In March 2012 Chicago-based author and digital media strategist Monica Leonelle released Socialpunk, the first in her YA cyberpunk triology. Recently I interviewed Monica about her inspiration for Socialpunk, her love of YA books, and her advice for would-be authors. Here’s what she had to say.
Socialpunk is very reflective of today’s social media-driven world in terms of artists, curators, and influencers. To what degree did social media influence you throughout the creation of Socialpunk?
Heavily. It was one of my primary inspirations, actually. The Socialpunk’s world is definitely a physical incarnation of the digital world as it stands today.
The futuristic world Ima unexpectedly finds herself in is very eco-friendly. How do you hope society adopts sustainability more as time goes on?
This world, I believe, is eco-friendly because they have to be and because they can afford to be. The Scorched Years left them extremely exposed to the elements. Also their bodies *are* the machines now. So they can run a mile in maybe four minutes? On a regular basis. In a city as big as Chicago that’s faster and more direct than a car.
Where would you rather live: Chicago 2012 or Chicago 2198?
Chicago 2198, probably. I love the world the Socialpunks live in, even though it’s scary to us. I like to think that most people in the future lead regular lives rather than the lives that Nasser and the rest of the Socialpunks put themselves through.
What can readers expect from the sequels of Socialpunk?
Two perspectives—Ima’s and another character’s. I can’t say much more than that.
Like me, you’re still a fan of YA books. What draws you to this genre?
I like the touch of romance in YA books. I don’t feel like romance is that interesting as an adult, comparatively.

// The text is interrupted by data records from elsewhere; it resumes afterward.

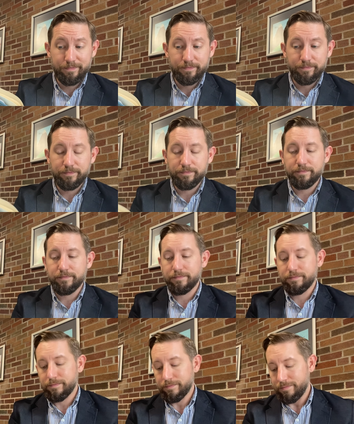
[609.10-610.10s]

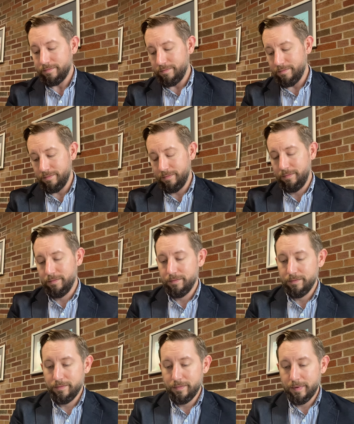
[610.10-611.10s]

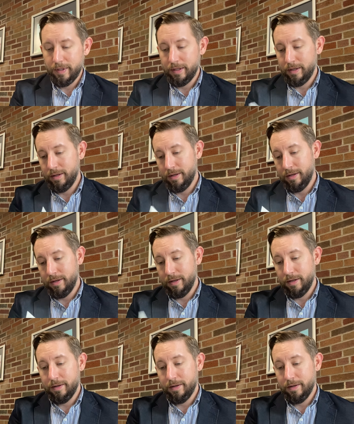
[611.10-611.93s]
(no one is talking)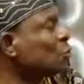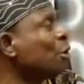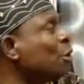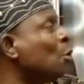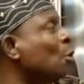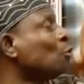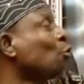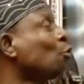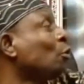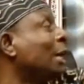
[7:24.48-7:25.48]
not want to go
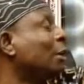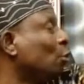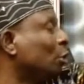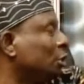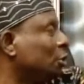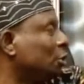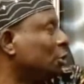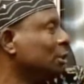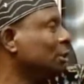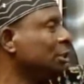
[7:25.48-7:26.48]
to that location.
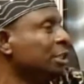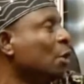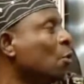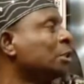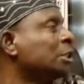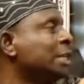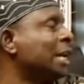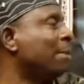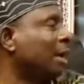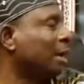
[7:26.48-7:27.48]
They want
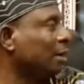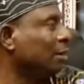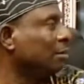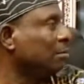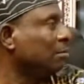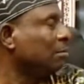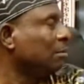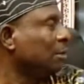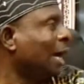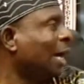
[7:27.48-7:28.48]
nearby.
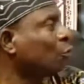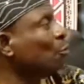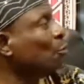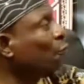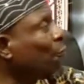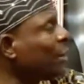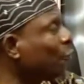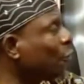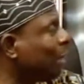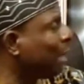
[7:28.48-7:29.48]
And movement
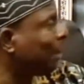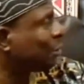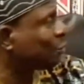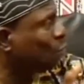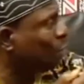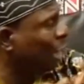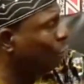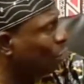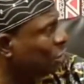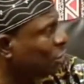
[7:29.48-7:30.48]
from that particular
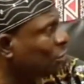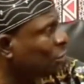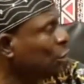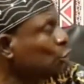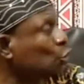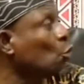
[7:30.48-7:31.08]
location to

Will you continue writing YA books or do you plan on focusing on other audiences?
I would love to get a serialized fiction series going, more along the lines of Game of Thrones. That would have a broader audience of all ages. I plan to start outlining fairly soon, hopefully the end of April. It’s a challenge though, because everything has to be outlined before I start so all the delicious foreshadowing happens. Plus, I have no idea if people will buy serialized fiction. But I’m willing to take a chance.

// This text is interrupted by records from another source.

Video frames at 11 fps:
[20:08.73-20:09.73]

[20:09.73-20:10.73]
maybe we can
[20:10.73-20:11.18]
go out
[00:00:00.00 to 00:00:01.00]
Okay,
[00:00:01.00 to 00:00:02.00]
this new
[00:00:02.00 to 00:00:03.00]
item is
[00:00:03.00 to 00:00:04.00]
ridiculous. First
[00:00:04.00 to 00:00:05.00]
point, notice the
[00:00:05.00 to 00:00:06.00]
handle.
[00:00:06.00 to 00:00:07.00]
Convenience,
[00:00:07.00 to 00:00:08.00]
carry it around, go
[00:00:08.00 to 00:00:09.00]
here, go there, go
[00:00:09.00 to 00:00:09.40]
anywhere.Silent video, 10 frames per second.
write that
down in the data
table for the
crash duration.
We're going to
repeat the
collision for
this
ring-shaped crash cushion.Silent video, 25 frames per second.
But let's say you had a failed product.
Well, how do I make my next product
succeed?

What advice do you have for people who want to become authors?
Writers should learn marketing because they are either going the indie route or they are under fire to sell through on their advance with a traditional publisher. You can learn more about marketing your writing with my Free Writer Toolkit here: proseonfire.com/the-free-writer-toolkit.

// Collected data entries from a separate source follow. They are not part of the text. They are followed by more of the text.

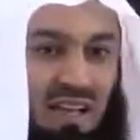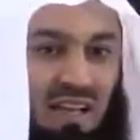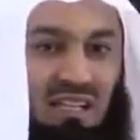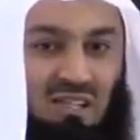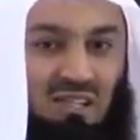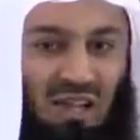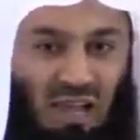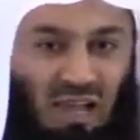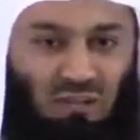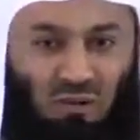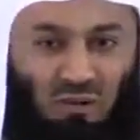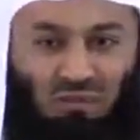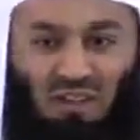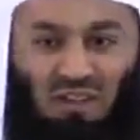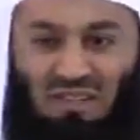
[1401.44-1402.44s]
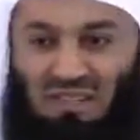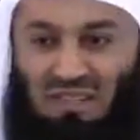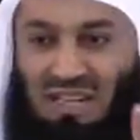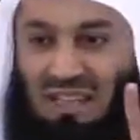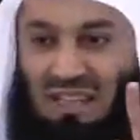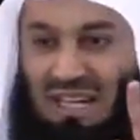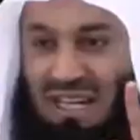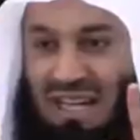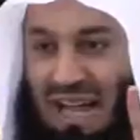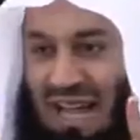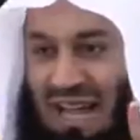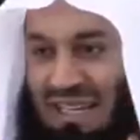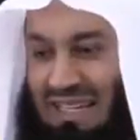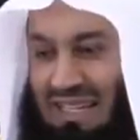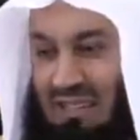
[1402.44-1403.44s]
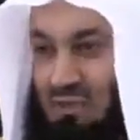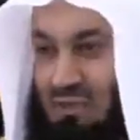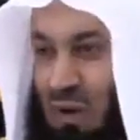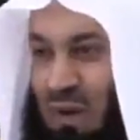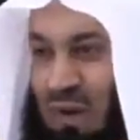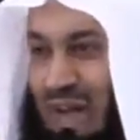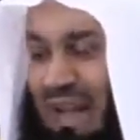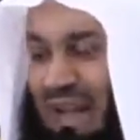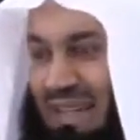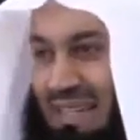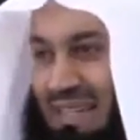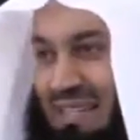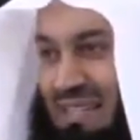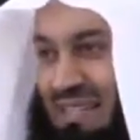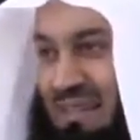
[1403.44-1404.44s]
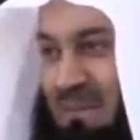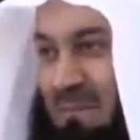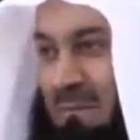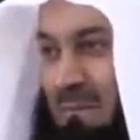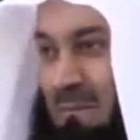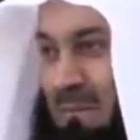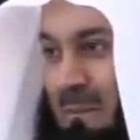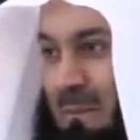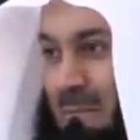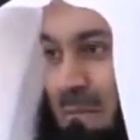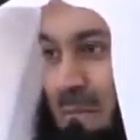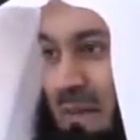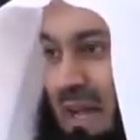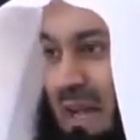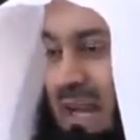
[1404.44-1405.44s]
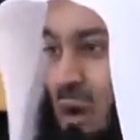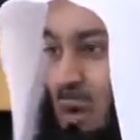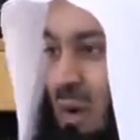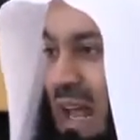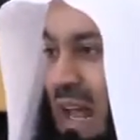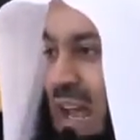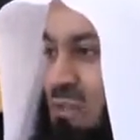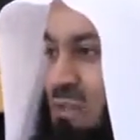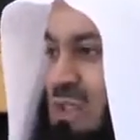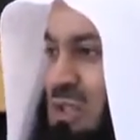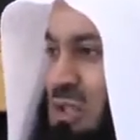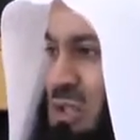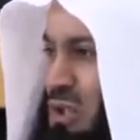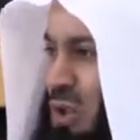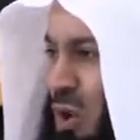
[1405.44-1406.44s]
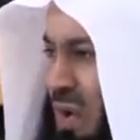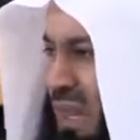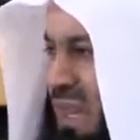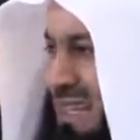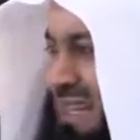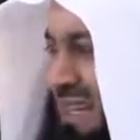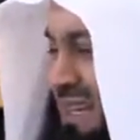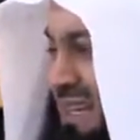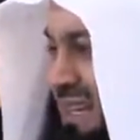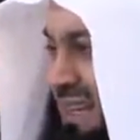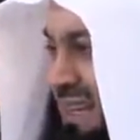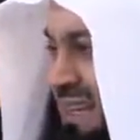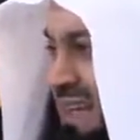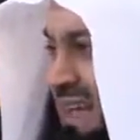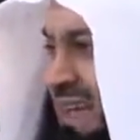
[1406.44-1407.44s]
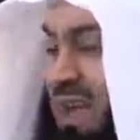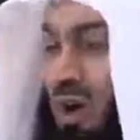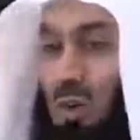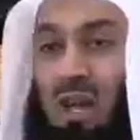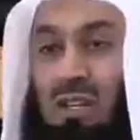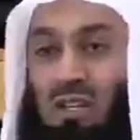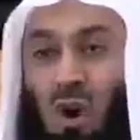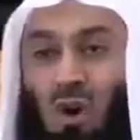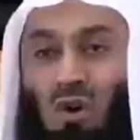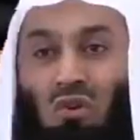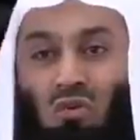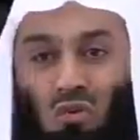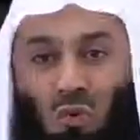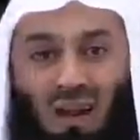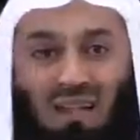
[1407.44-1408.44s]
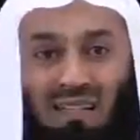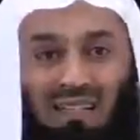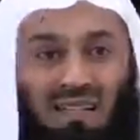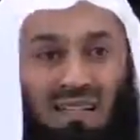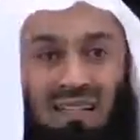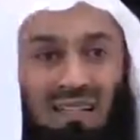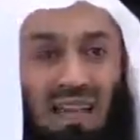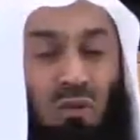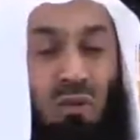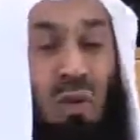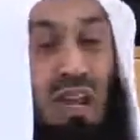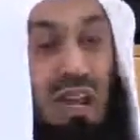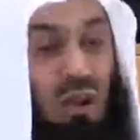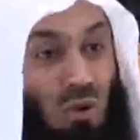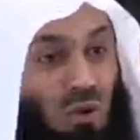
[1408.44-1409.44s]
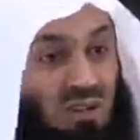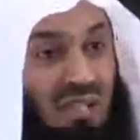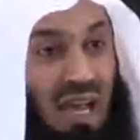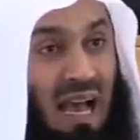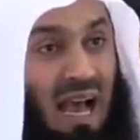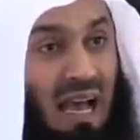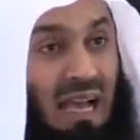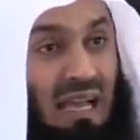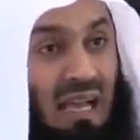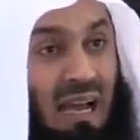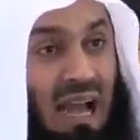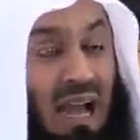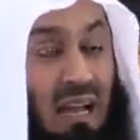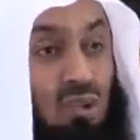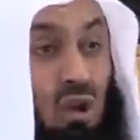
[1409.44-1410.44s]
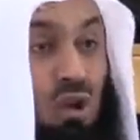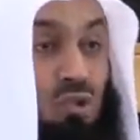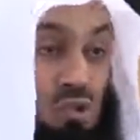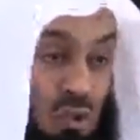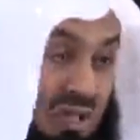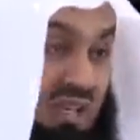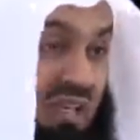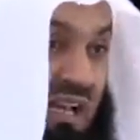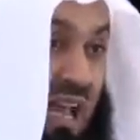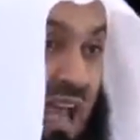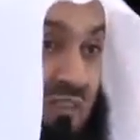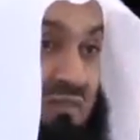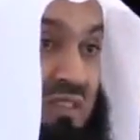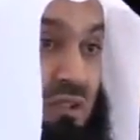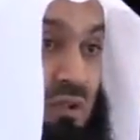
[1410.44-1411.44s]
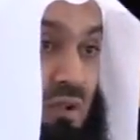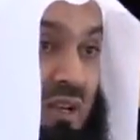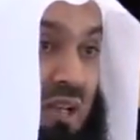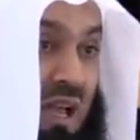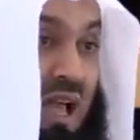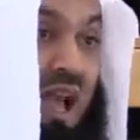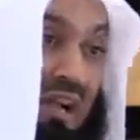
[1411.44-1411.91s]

In Salatul Fajr, there are four guys. And our life is so easy. We don't want it that we lose the Akhirah and those who didn't have the dunya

More importantly, writers should inject their marketing directly into their manuscripts. Writers often think of marketing as this separate thing from writing, but it’s not at all. 80-90% of books are sold through word-of-mouth and most of the marketability of a book is right there in the manuscript.
So even if you are going the traditional route, if you are serious about getting published you should hire an editor to go through your book and see how marketable it is. Traditional publishers are looking for marketable books. It’s a business and they need to make money.